- Provided data -
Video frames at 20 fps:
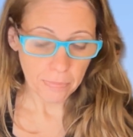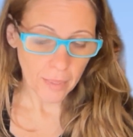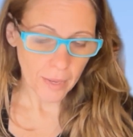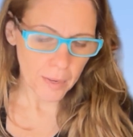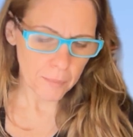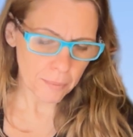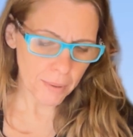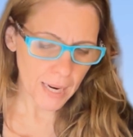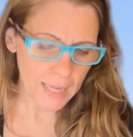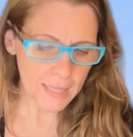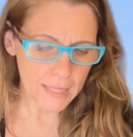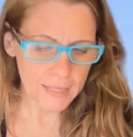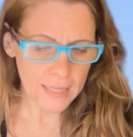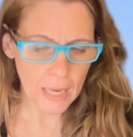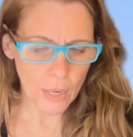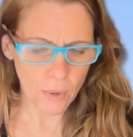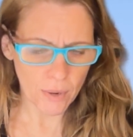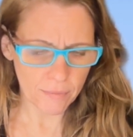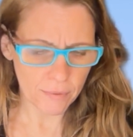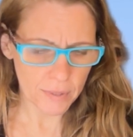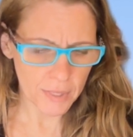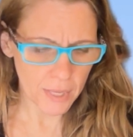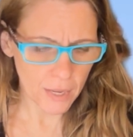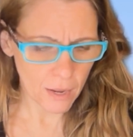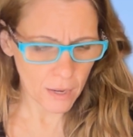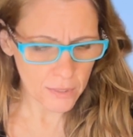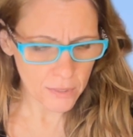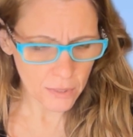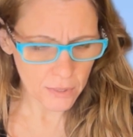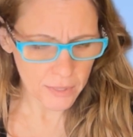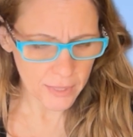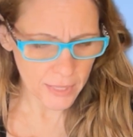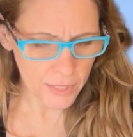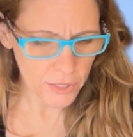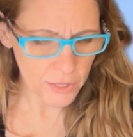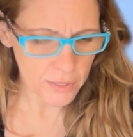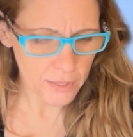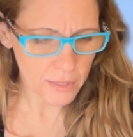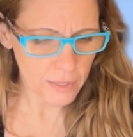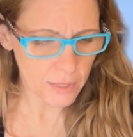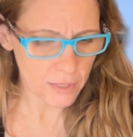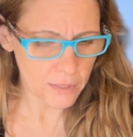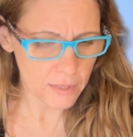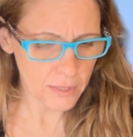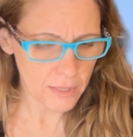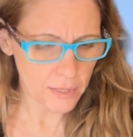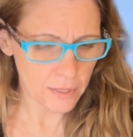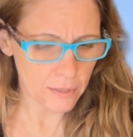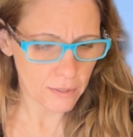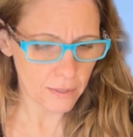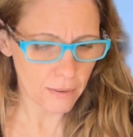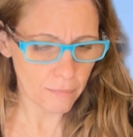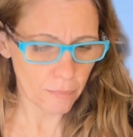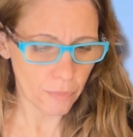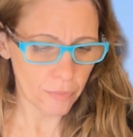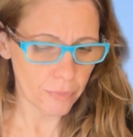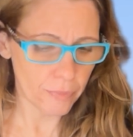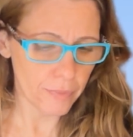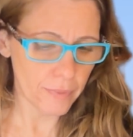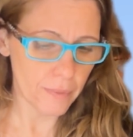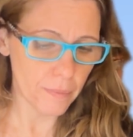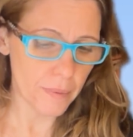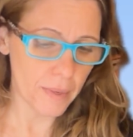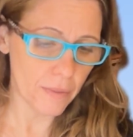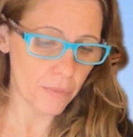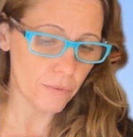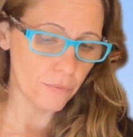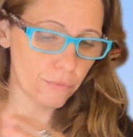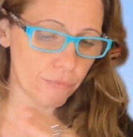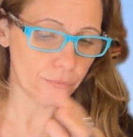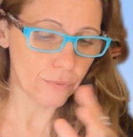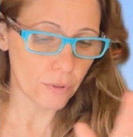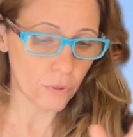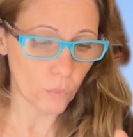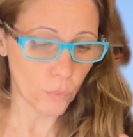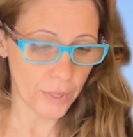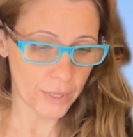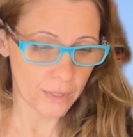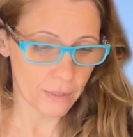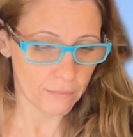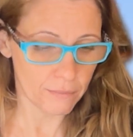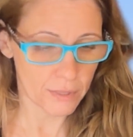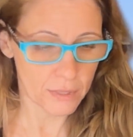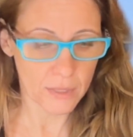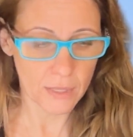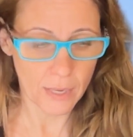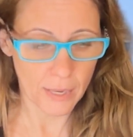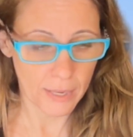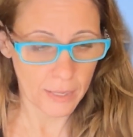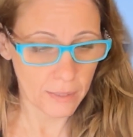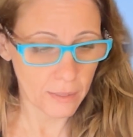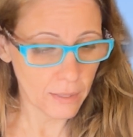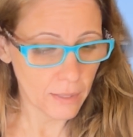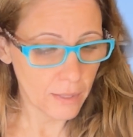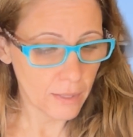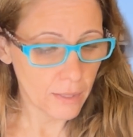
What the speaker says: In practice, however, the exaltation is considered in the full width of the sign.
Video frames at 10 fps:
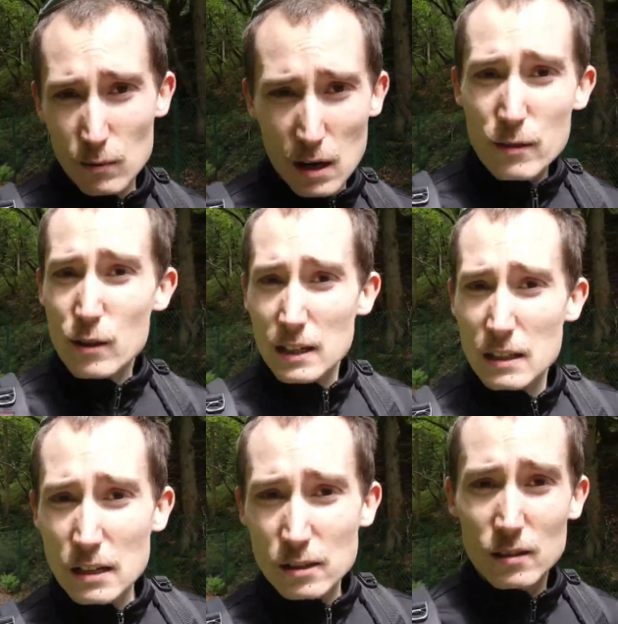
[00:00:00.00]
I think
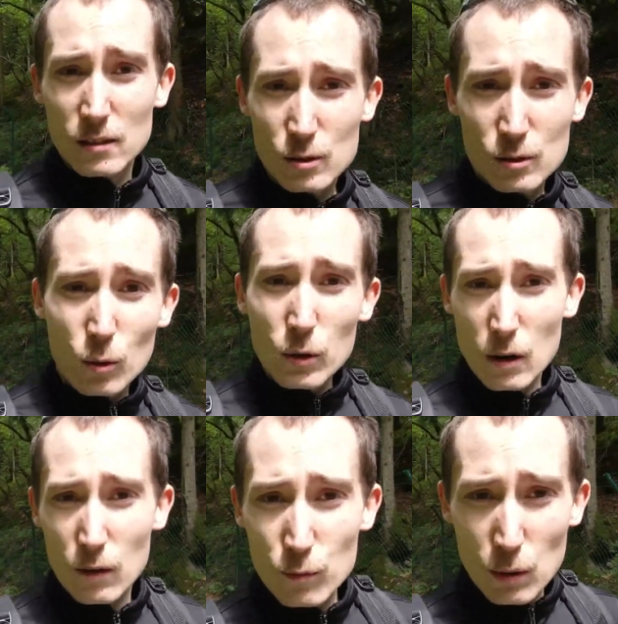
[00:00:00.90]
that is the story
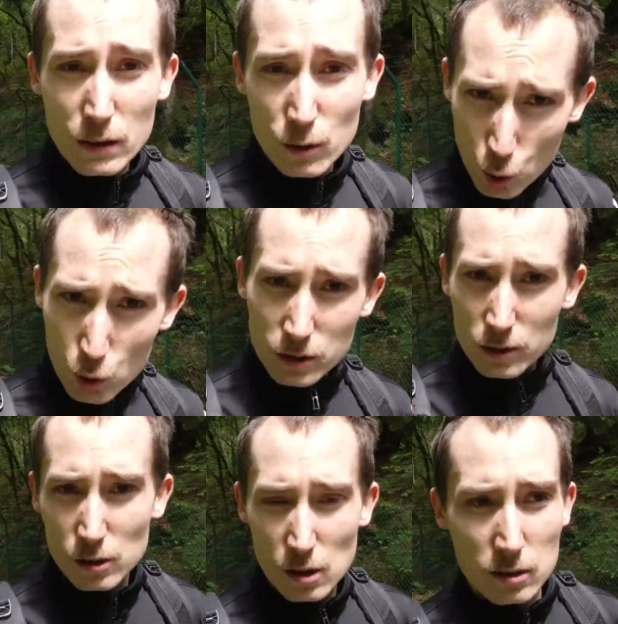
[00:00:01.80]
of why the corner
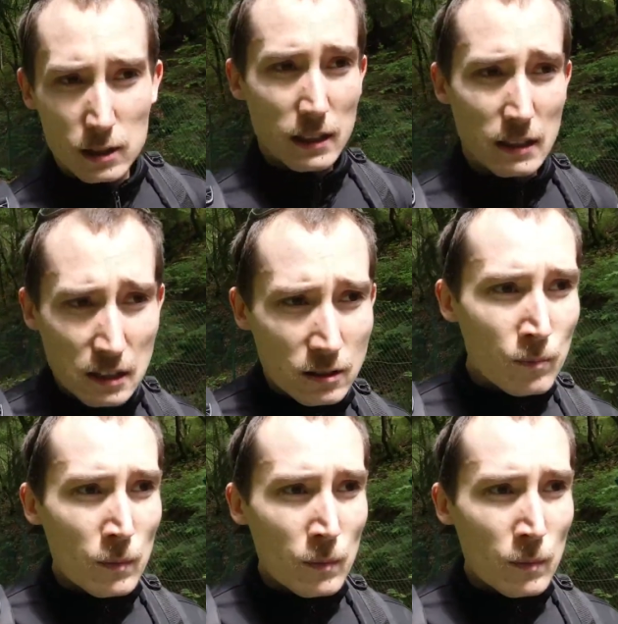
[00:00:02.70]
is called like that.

- The task -
All of the material above should be set down again exactly, though not its pictures.

- Response to this task -
Video frames at 20 fps:
What the speaker says: In practice, however, the exaltation is considered in the full width of the sign.
Video frames at 10 fps:
[00:00:00.00]
I think
[00:00:00.90]
that is the story
[00:00:01.80]
of why the corner
[00:00:02.70]
is called like that.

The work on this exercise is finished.